Stored data:
□ □ □ □ □ □ □
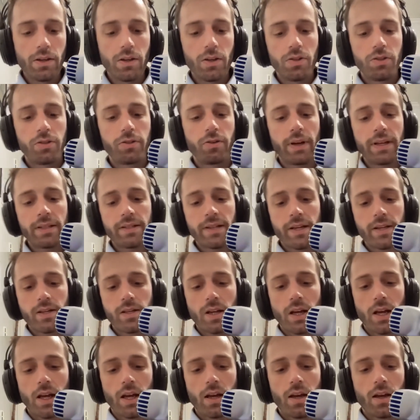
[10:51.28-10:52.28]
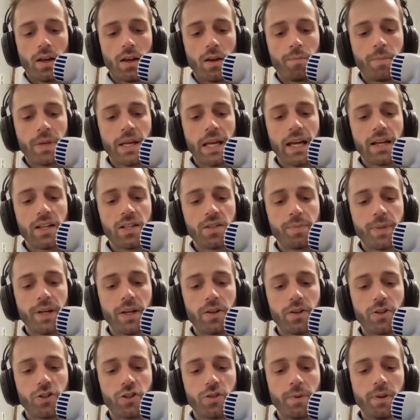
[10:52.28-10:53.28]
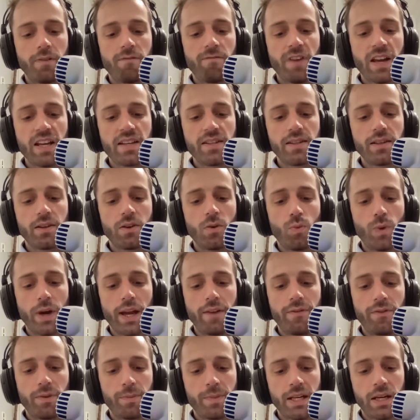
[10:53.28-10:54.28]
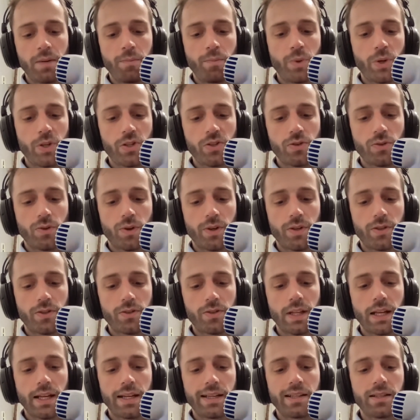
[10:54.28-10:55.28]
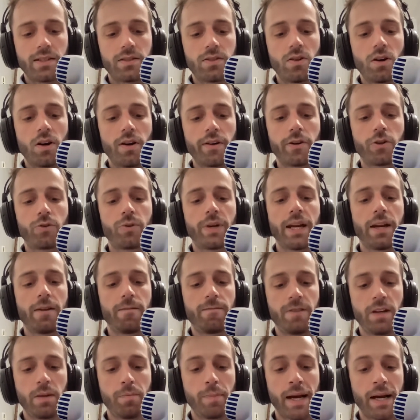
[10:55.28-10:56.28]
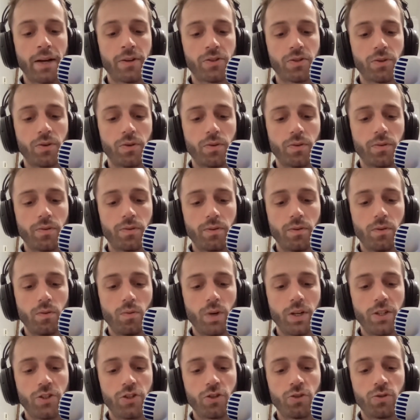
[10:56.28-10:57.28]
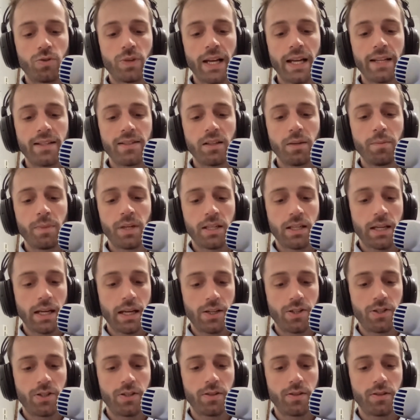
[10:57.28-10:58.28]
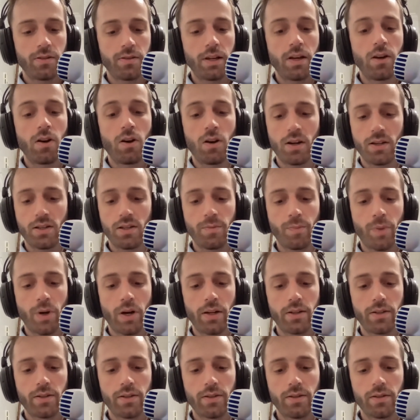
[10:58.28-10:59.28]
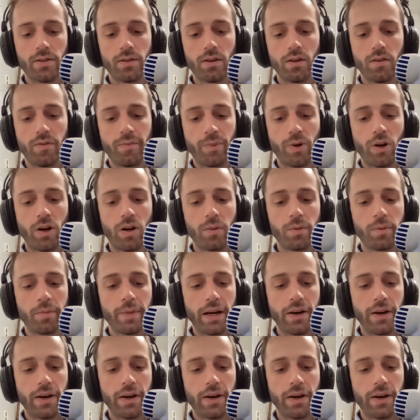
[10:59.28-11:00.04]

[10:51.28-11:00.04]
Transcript: So as I say, PA speakers should be facing away from the input source so that it does not create a feedback zone, which creates limitations and hotspots of problem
□ □ □ □ □ □ □
TASK DESCRIPTION
Reproduce the lines from the one with "[10:57.28-10:58.28]" through the end of the data, keeping both end lines, adding nothing, and dropping any pictures.

WRITTEN REPLY
[10:57.28-10:58.28]
[10:58.28-10:59.28]
[10:59.28-11:00.04]

[10:51.28-11:00.04]
Transcript: So as I say, PA speakers should be facing away from the input source so that it does not create a feedback zone, which creates limitations and hotspots of problem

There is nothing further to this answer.